Sterling traded heavily, having fallen to $1.3065 and was not helped by BOE's Cunliffe's concern about how highly indebted households will cope with an economic downturn. He did not sound as if he was prepared to hike rates as early as August. Sterling is likely to find support ahead of the $1.30 psychologically important level. 

The Canadian dollar is consolidating yesterday's losses. Many investors heard a dovish Poloz yesterday. He did reiterate the uncertainty over trade and the impact of new mortgage lending rules, but at the same time, he noted that the market understood its May statement in which it seemed to signal the likelihood of a rate hike. US dollar support is seen in the CAD1.3265-CAD1.3280 area.

Italy and Spain have reported preliminary June inflation figures, and German states are releasing their estimates ahead of the national figures out later today. Spanish and Italian consumer pressures rose. In Spain, CPI rose 0.2% on the month for a 2.3% year-over-year pace. This is up from 2.1% in May. Italy reported a 0.3% increase for a 1.5% year-over-year pace, up from 1.0% in May. German states suggest the headline pace for the nation may slip to 2.1% from 2.2%. While most states do not break out the core rate, Saxony does, and it slipped to 1.4% from 1.6%, which could blunt the impact of the headline staying above 2.0%. 

However, with the ECB rates on hold for another year, the high-frequency economic data in the near-term may not have much impact beyond the headline reaction. The focus shifts to the EU Summit that begins today.
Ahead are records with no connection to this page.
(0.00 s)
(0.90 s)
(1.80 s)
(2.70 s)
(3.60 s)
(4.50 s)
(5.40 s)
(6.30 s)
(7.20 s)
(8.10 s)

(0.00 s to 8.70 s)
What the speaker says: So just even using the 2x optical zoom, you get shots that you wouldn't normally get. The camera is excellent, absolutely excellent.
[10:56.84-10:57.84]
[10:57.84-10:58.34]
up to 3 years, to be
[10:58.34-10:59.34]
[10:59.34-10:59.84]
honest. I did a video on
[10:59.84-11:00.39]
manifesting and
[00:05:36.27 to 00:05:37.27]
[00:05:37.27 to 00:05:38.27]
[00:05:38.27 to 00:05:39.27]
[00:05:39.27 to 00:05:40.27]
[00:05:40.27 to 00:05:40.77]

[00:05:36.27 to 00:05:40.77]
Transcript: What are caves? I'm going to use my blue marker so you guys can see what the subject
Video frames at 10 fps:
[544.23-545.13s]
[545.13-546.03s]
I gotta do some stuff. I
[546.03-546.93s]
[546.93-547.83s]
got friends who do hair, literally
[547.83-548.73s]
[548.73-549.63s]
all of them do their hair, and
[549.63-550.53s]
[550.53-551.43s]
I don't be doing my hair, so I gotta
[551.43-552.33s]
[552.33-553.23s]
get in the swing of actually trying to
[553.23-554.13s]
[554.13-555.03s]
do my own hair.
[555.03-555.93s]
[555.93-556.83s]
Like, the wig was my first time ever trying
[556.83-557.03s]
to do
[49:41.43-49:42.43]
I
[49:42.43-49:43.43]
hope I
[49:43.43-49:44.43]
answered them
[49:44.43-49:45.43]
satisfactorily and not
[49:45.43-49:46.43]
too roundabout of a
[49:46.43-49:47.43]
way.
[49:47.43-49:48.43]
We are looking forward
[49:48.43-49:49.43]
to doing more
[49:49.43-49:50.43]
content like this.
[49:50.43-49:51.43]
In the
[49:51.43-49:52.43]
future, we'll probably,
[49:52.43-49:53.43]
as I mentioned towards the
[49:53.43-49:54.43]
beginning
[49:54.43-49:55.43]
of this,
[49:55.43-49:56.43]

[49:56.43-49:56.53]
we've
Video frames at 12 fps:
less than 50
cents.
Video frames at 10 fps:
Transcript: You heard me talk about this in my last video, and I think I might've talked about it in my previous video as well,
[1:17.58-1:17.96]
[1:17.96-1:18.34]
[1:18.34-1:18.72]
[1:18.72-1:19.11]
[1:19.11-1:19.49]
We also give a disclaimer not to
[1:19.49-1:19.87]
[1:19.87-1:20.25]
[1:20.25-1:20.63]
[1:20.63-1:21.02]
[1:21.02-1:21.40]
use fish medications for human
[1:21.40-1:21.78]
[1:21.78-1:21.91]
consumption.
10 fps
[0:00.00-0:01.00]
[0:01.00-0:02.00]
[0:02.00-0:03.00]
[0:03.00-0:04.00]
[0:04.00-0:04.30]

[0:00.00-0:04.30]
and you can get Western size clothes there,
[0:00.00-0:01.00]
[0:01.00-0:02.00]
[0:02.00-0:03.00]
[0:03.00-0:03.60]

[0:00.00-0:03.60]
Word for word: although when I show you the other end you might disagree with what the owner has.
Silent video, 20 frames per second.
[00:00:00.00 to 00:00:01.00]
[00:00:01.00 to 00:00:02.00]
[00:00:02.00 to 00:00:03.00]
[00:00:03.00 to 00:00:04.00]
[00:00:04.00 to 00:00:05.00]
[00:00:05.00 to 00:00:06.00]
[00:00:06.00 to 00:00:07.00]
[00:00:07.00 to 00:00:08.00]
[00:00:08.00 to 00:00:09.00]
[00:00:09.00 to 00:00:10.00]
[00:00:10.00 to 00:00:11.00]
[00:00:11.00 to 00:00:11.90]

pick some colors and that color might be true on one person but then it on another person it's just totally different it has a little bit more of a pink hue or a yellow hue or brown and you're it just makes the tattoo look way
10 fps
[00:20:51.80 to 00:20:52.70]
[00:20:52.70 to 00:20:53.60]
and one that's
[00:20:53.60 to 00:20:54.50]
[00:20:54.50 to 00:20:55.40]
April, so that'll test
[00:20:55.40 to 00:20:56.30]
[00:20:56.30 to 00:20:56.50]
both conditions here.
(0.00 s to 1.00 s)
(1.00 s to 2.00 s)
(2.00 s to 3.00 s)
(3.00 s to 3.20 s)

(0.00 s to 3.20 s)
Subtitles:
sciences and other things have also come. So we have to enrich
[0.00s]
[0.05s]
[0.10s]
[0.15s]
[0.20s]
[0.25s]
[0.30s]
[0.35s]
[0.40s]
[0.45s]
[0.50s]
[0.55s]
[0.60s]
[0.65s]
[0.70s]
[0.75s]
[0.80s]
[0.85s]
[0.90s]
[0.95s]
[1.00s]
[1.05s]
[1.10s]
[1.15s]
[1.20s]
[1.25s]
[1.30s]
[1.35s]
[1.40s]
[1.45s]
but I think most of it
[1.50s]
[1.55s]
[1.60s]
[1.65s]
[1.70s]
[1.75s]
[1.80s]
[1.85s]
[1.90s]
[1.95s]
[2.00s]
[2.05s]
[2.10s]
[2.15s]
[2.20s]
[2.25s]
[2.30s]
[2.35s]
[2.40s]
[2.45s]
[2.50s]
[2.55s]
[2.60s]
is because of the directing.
Immigration and EU economic reforms are high on the agenda, but the UK's May is expected to be chastised by the EU for the slow progress on Brexit. The Irish border, as we have suggested, remains an intractable situation. The next window of opportunity may be the July 6 UK cabinet meeting.

Oil prices are consolidating yesterday's surge. The US reported a much larger drawdown of crude inventories, which came as the US pressures others to stop buying any oil from Iran starting in November. Also, the largest tar sands field in Canada had some outages and supply from Libya is weaker than expected. The EIA reported a 9.9 mln barrel draw of US inventories. US crude stocks were expected to have fallen by six mln barrel decline. In the past three weeks, US inventories have fallen by nearly 20 mln barrels, which appears to be the largest in years. Meanwhile, US oil exports spiked to 3 mln barrels a day.